Table of Contents
This blog post compares land cover classifications performed on different datasets. The images were acquired using a DJI Phantom 4 on the 25th of November 2021, using the standard on-board RGB camera as well as a Near-Infrared (NIR) and Red Edge (RE) sensor near Lancieux, Bretagne. Since this specialized sensor also measures the sun radiance, the actual reflectance values are automatically obtained on-chip by subtracting these values from the captured pixel values.
The goal of this comparison is to see how the aforementioned Orthoimages as well as the DSM of the area contribute to a successful image classification. The goal is not to refine the classification algorithm, but instead see how different data types impact the classification.
2.1 Spectral Data
The datasets were processed using Agisoft Metashape.
2.2. Classification Dataset for Training and Validation
The classification based on RGB values alone returns an accuracy of 0.74 on the validation set. The main problem seems to be the distinction between the bush and sediment classes, since the bushes have a similar color to the sediment. Very clearly visible are the training areas, since the algorithm has seen these data points before and classifies them accordingly.
3.2 Classification based on RGB and DSM
Including the DSM results in a better classification in many areas, for example the roof for which height is a good discriminator. On the other hand, the spectral signature looses importance, leading to confusions especially between the bush and road classes. Still, the overall accuracy is slightly increased to 0.81.
3.3 Classification based on RGB and NIR
The RGB+NIR combination leads to a better distinction between vegetation and non-vegetation classes. Detecting the bushes and trees is still a problem, since the spectral signature seem to be similar to the other vegetation classes. The algorithm might be quite heavily overfitted, since the training dataset polygons are highly visible in the final classified image. The final accuracy is 0.80, with all spectral bands having a similar feature importance.
3.4 Classification based on RGB and RE
The combination of RGB and RE performs slightly worse, since the vegetational aspect is lost a bit compared to the RGB+NIR combination. Still, the overall accuracy is 0.79.

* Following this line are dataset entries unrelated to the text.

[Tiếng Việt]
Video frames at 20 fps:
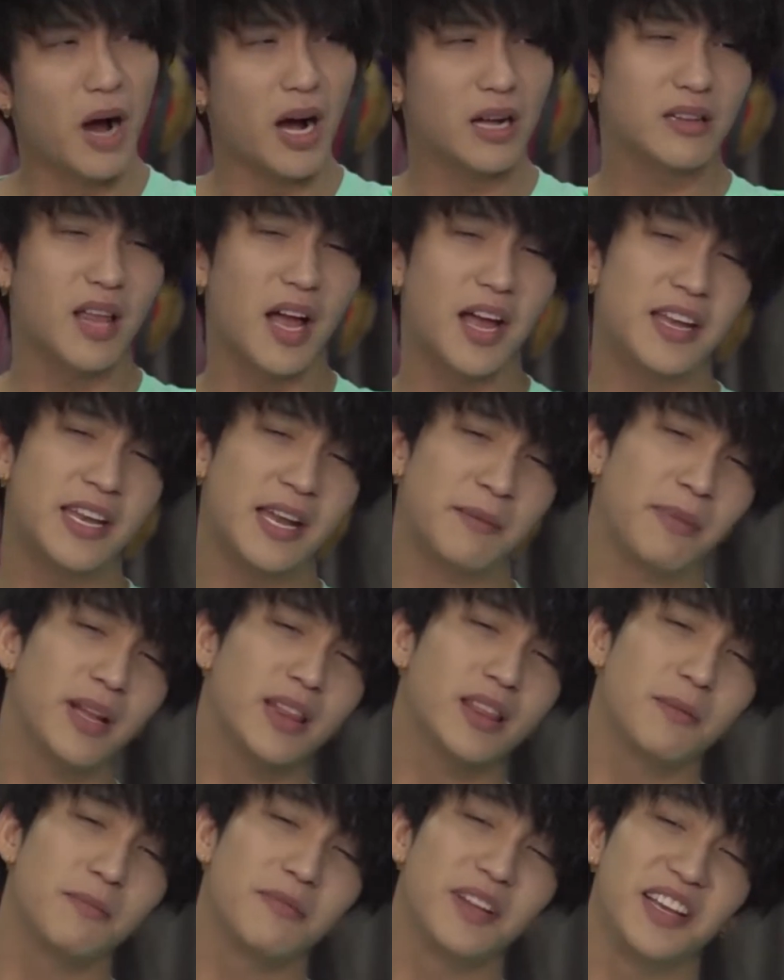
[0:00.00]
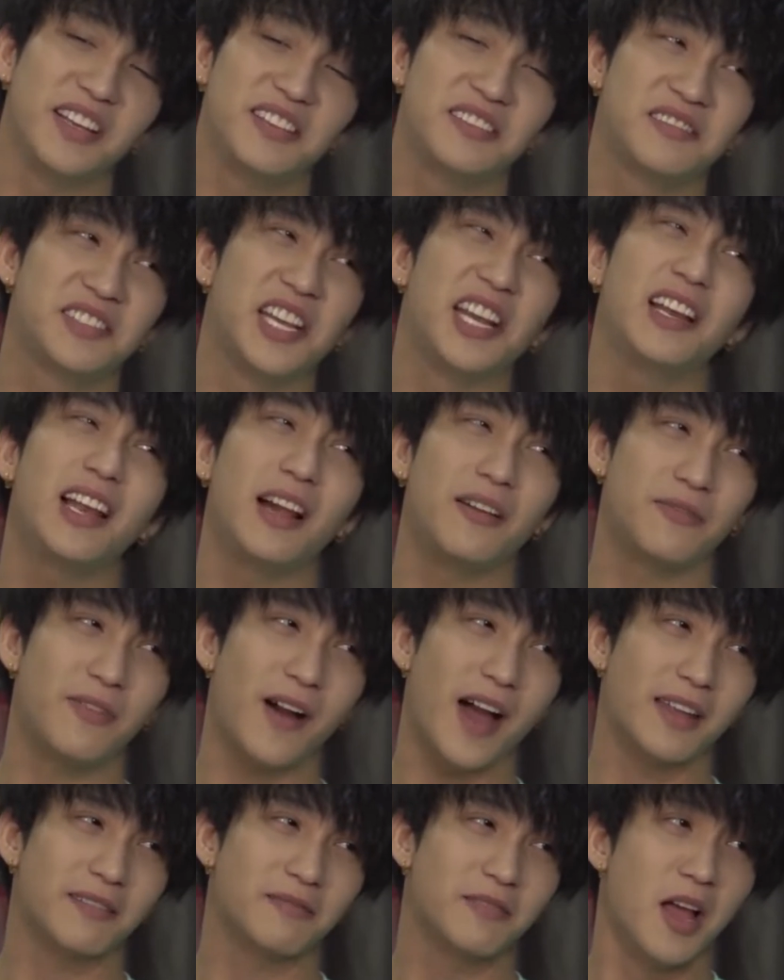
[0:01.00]
Bậc thầy nắm bắt tâm lý chính là
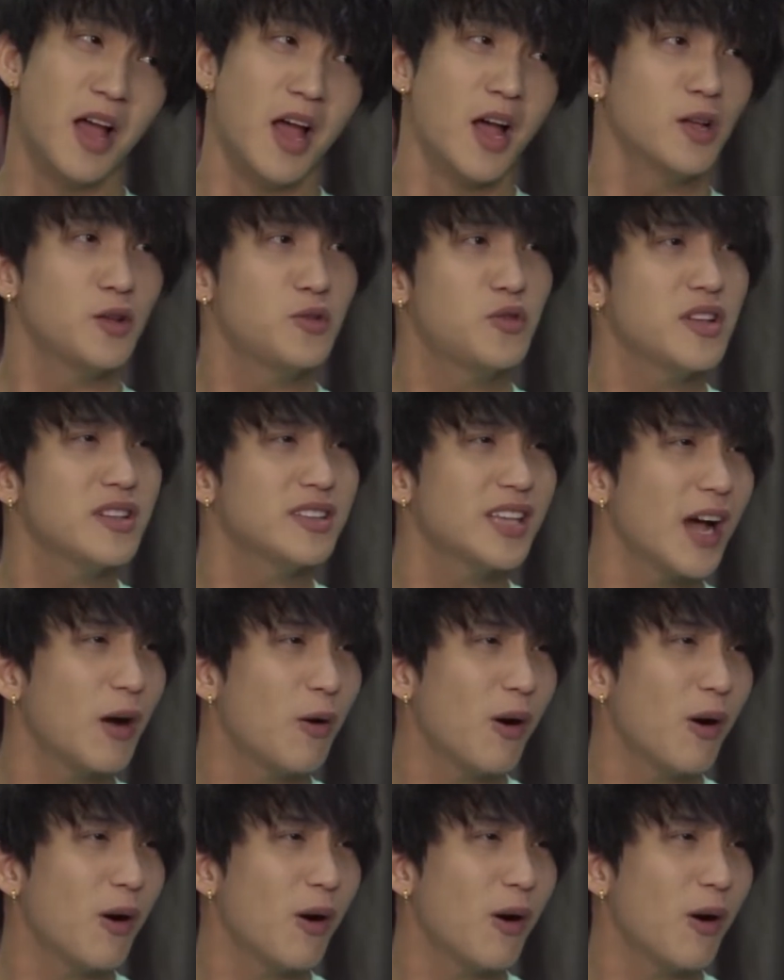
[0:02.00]
fan Chuyên gia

3.5 Classification based on RGB, DSM, IR, and RE
The final combination, including all data sources, leads to the best result. The grass, sediment and water are classified very well. Some problems are still present in the distinction between the tree and bush classes, which is a problem for all combinations. The accuracy is 0.85. The building is also accurately delineated, while segments of the road are misclassified as bush.
Interestingly, the DSM is still the most important feature. In my opinion, this is due to the difference in height of the house and the other areas. If the difference in the spectral bands is not too high, an important feature might be the altitude of the pixel. With the domain knowledge in mind, potentially not taking the DSM into account would lead to a better result.
In this test, the combination of all data types lead to the best result. The NIR band helped identify and separate vegetation classes from the other classes, having a higher impact on the correct identification than the RE band. While the DSM had some high feature importance scores and also lead to improvements in accuracy, but also introduced some noise into the classification.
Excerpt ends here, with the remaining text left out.